◆ Input for this task:
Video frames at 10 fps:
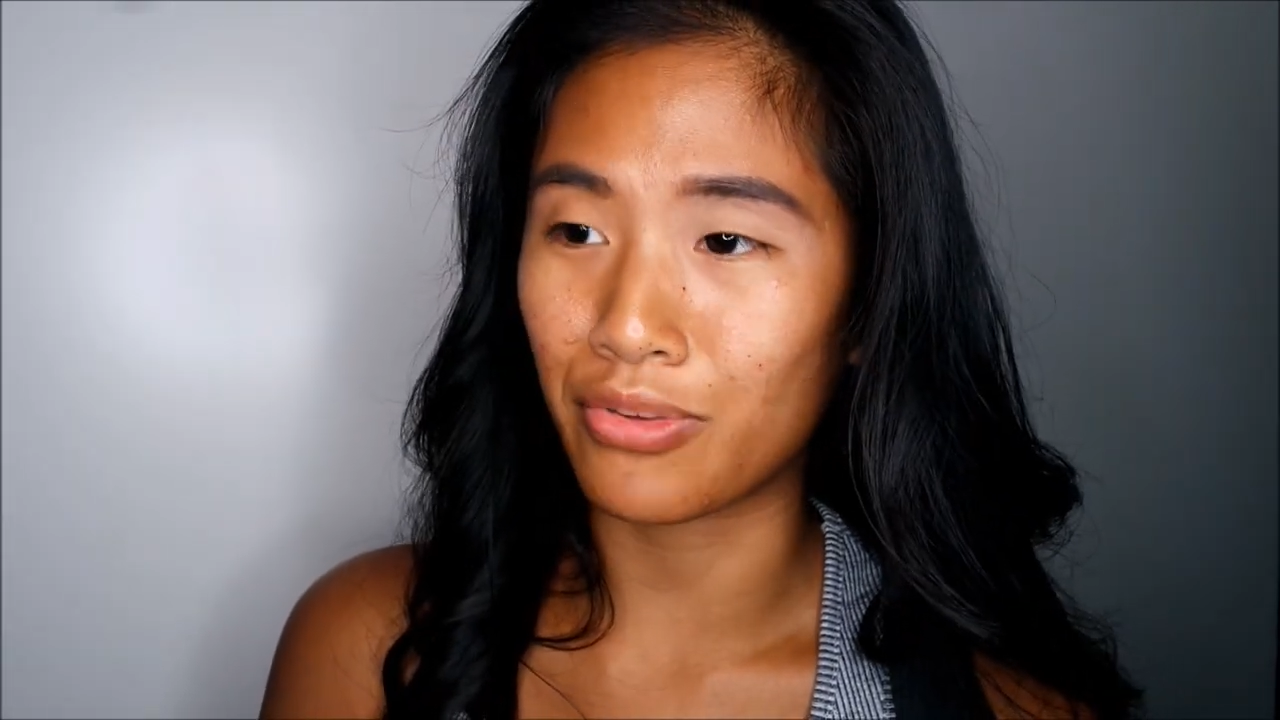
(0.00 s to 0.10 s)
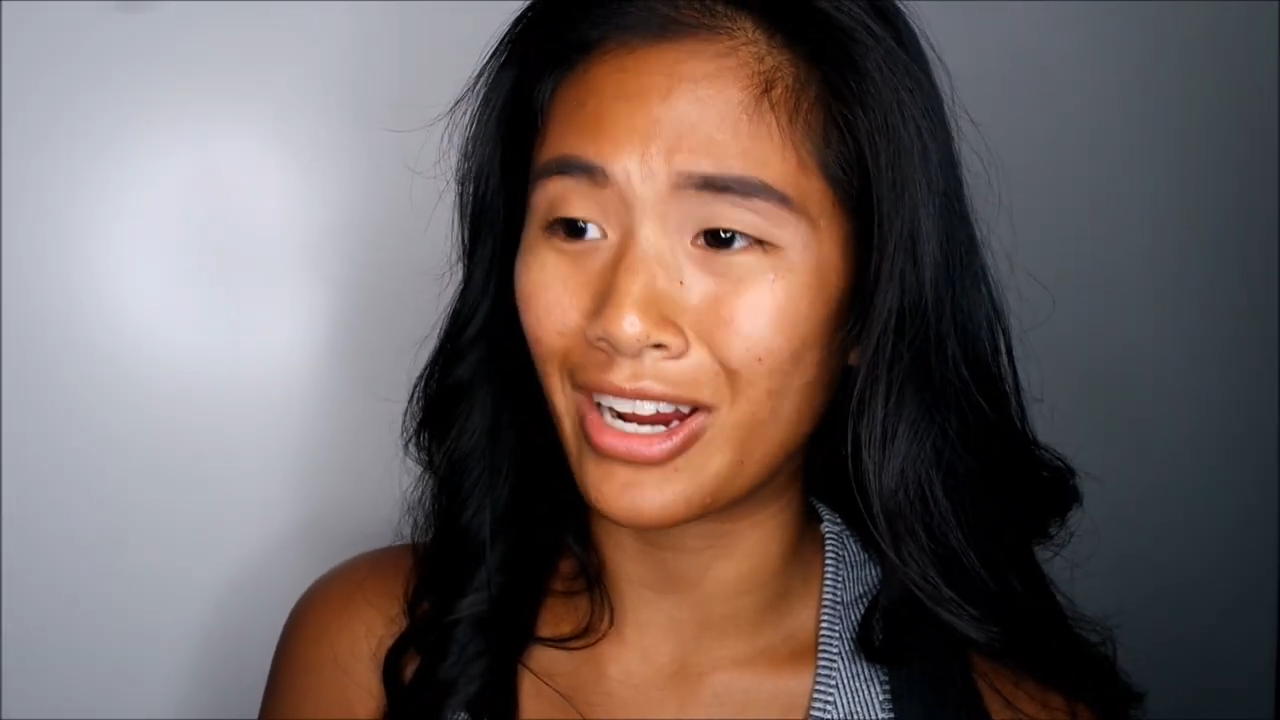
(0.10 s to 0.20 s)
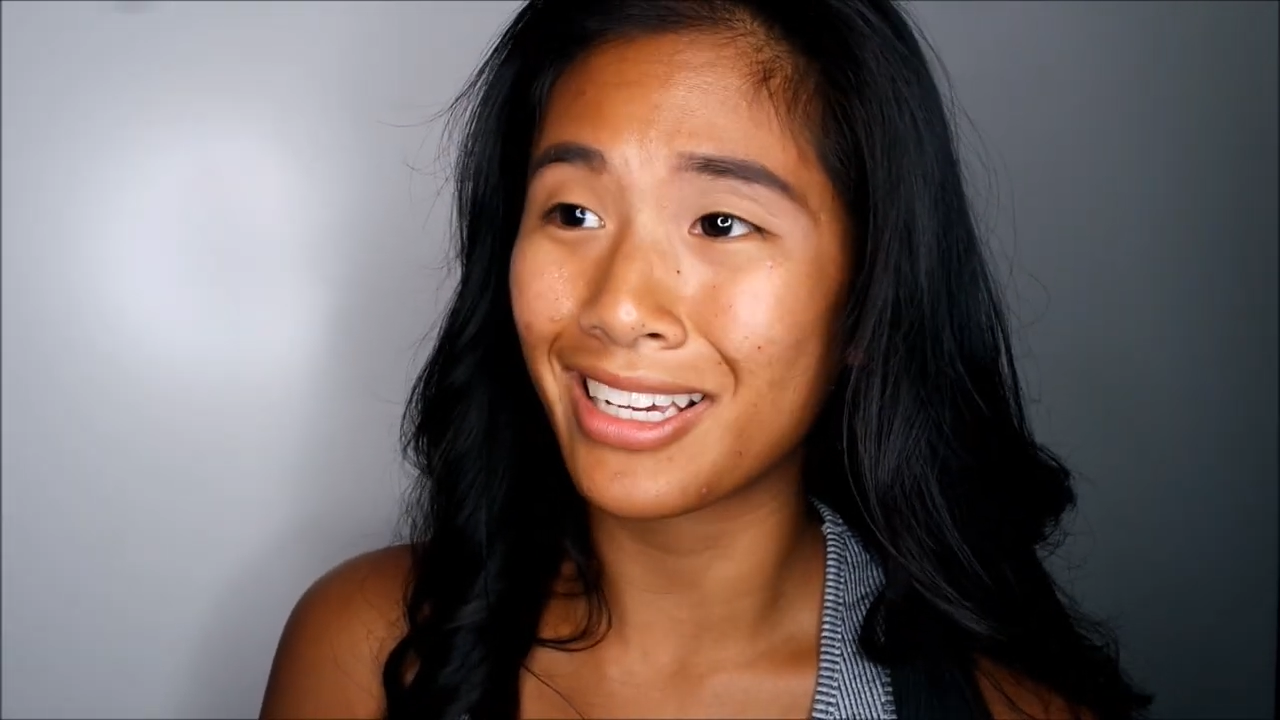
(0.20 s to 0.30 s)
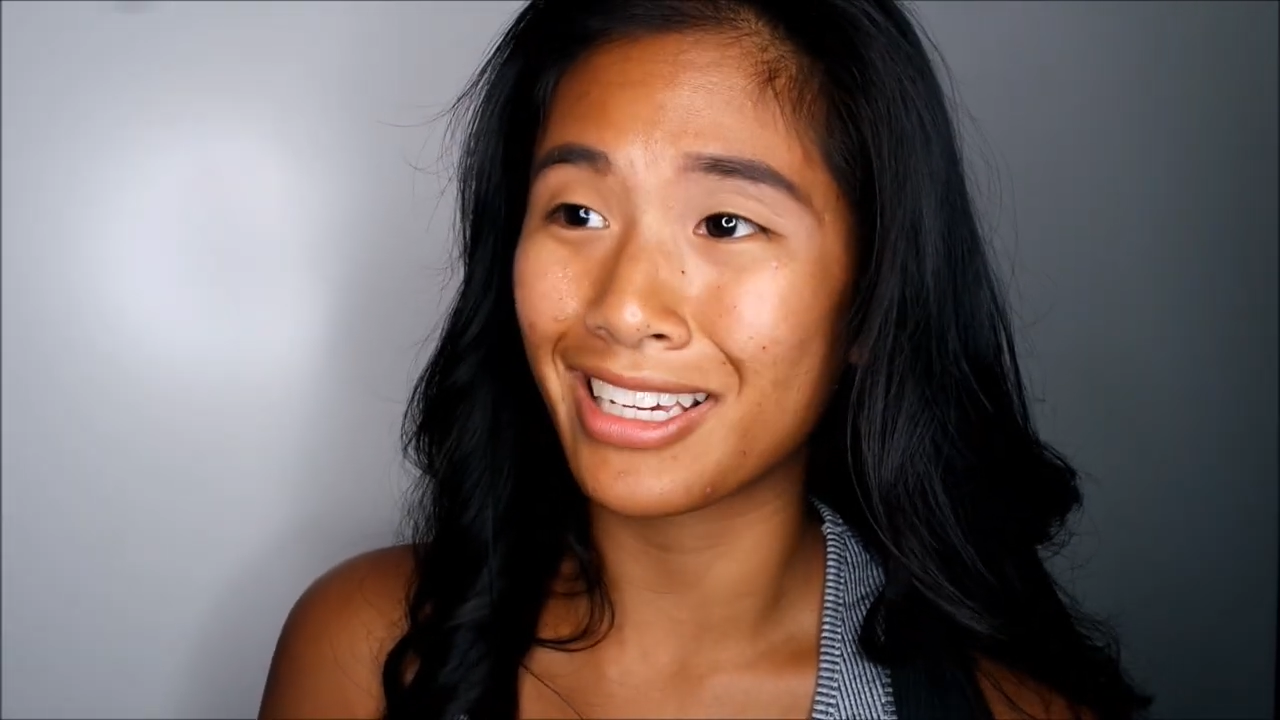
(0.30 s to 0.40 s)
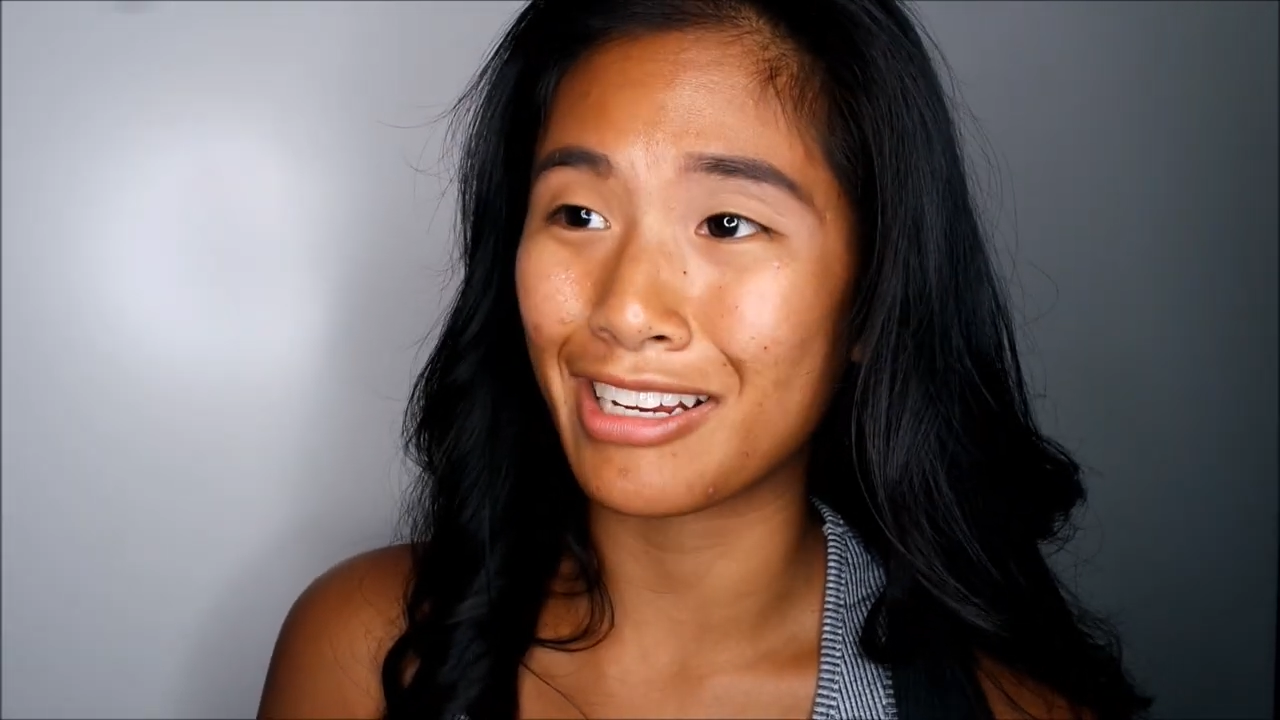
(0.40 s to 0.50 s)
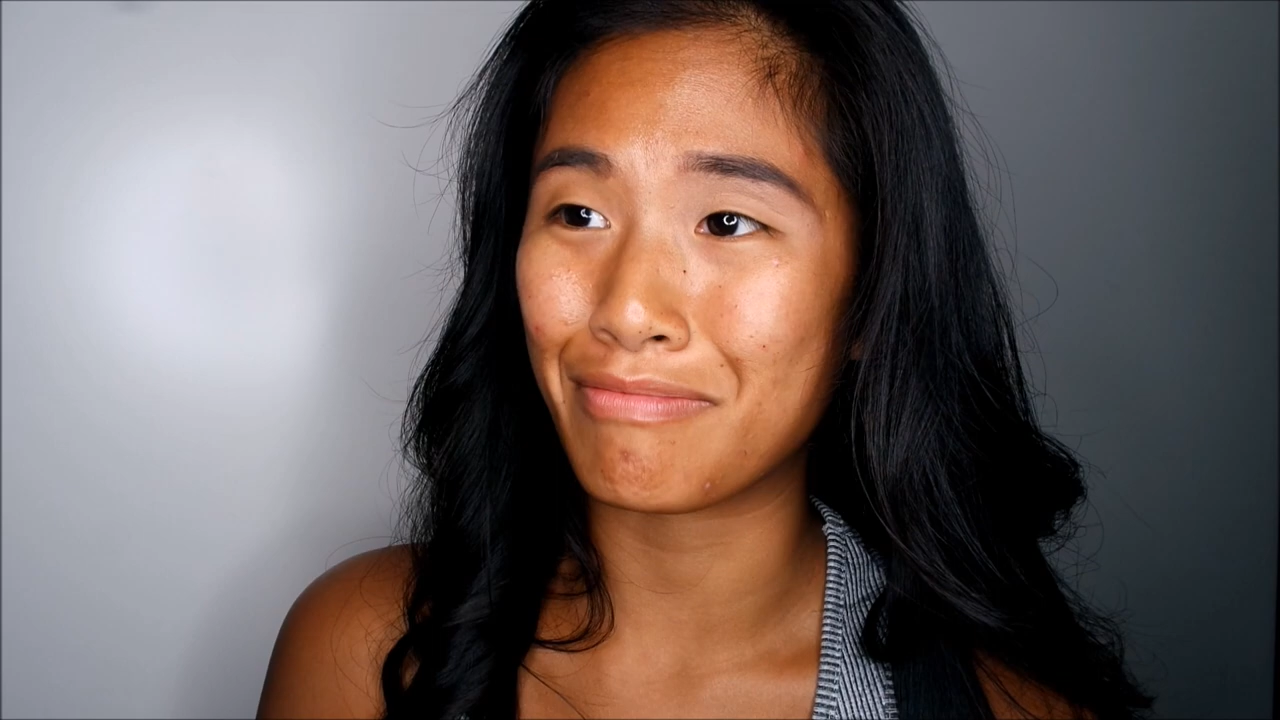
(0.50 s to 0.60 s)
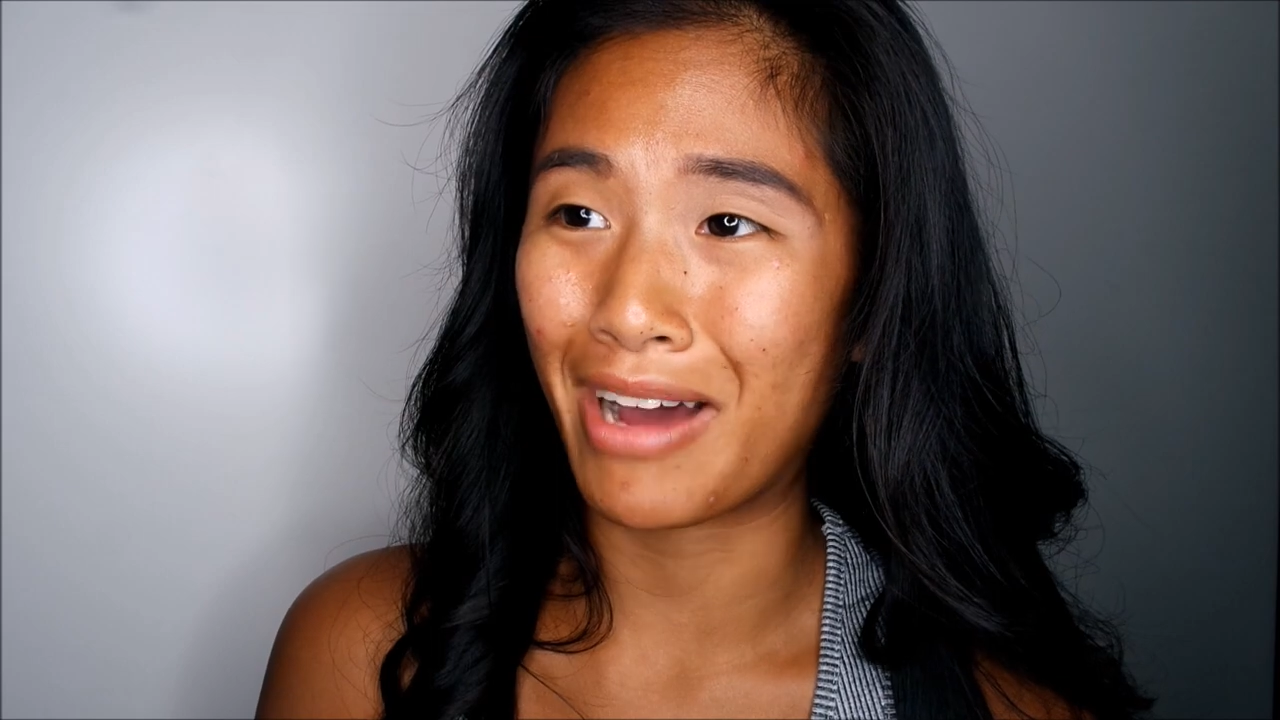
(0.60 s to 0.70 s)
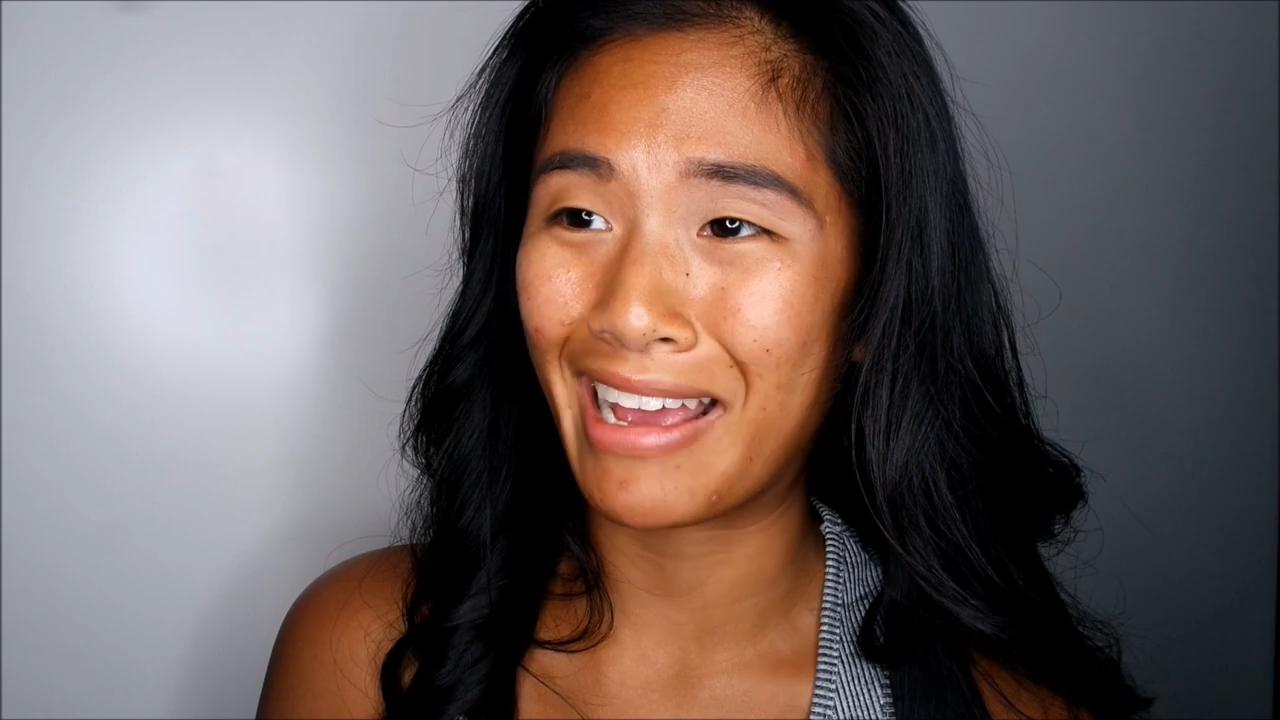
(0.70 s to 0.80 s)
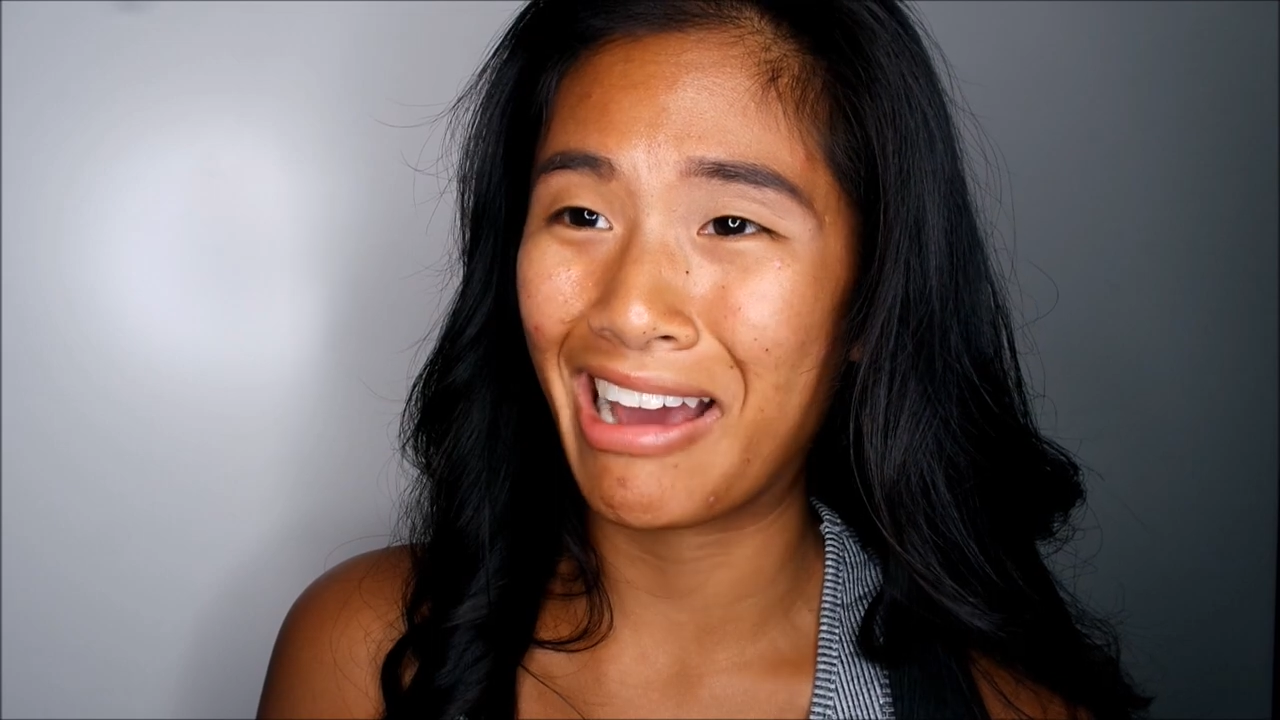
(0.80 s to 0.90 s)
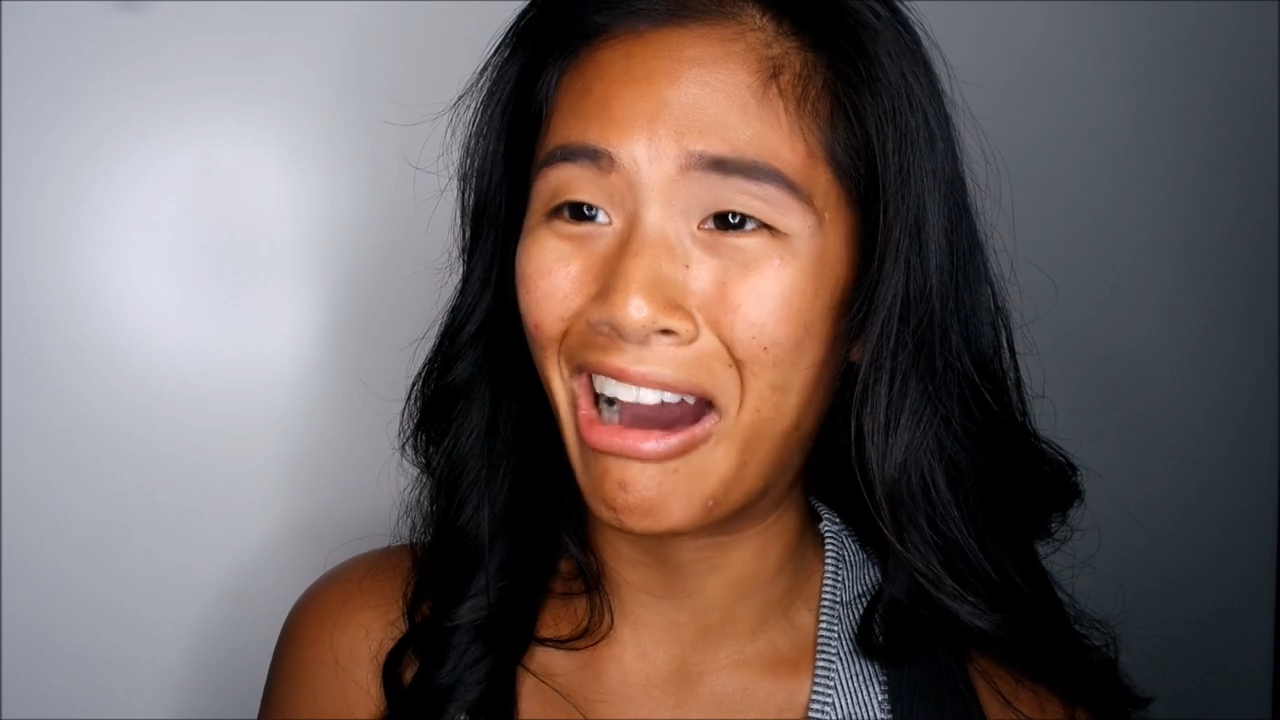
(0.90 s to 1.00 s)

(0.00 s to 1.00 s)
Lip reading: breaking my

◆ Task objective: Every last line above must be reproduced as written, and no pictures belong in the copy.

◆ Exercise response:
Video frames at 10 fps:
(0.00 s to 0.10 s)
(0.10 s to 0.20 s)
(0.20 s to 0.30 s)
(0.30 s to 0.40 s)
(0.40 s to 0.50 s)
(0.50 s to 0.60 s)
(0.60 s to 0.70 s)
(0.70 s to 0.80 s)
(0.80 s to 0.90 s)
(0.90 s to 1.00 s)

(0.00 s to 1.00 s)
Lip reading: breaking my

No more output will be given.